Task details:
Reproduce the records word for word, leaving out any pictures they hold.

**********

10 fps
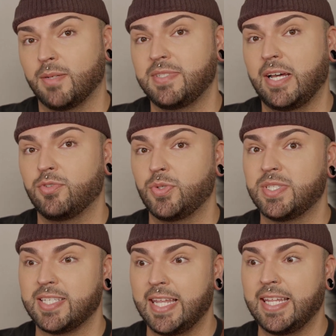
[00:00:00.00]
comes down to
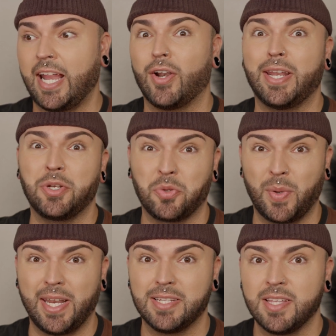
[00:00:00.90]
skincare
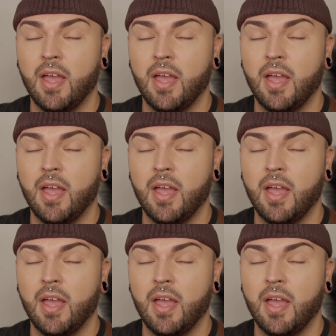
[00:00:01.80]
ingredients.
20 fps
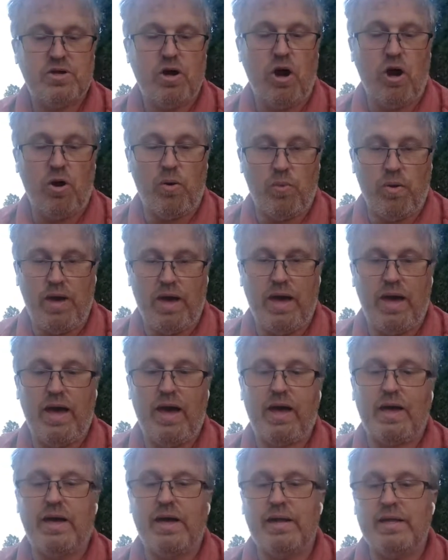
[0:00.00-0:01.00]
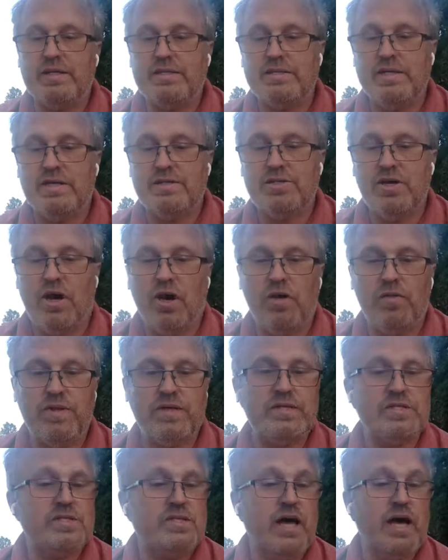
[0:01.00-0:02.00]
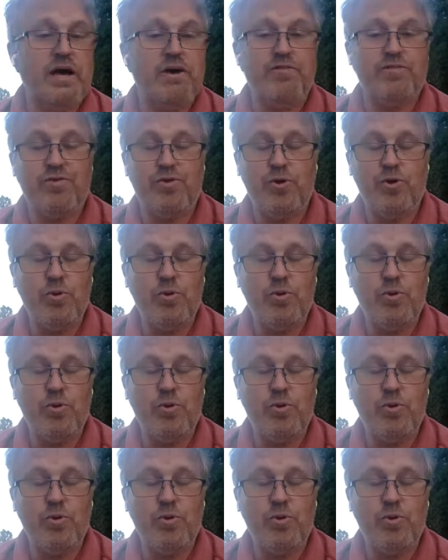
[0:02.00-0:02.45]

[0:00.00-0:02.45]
car wreck, and he sends all this stuff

**********

Task solution:
10 fps
[00:00:00.00]
comes down to
[00:00:00.90]
skincare
[00:00:01.80]
ingredients.
20 fps
[0:00.00-0:01.00]
[0:01.00-0:02.00]
[0:02.00-0:02.45]

[0:00.00-0:02.45]
car wreck, and he sends all this stuff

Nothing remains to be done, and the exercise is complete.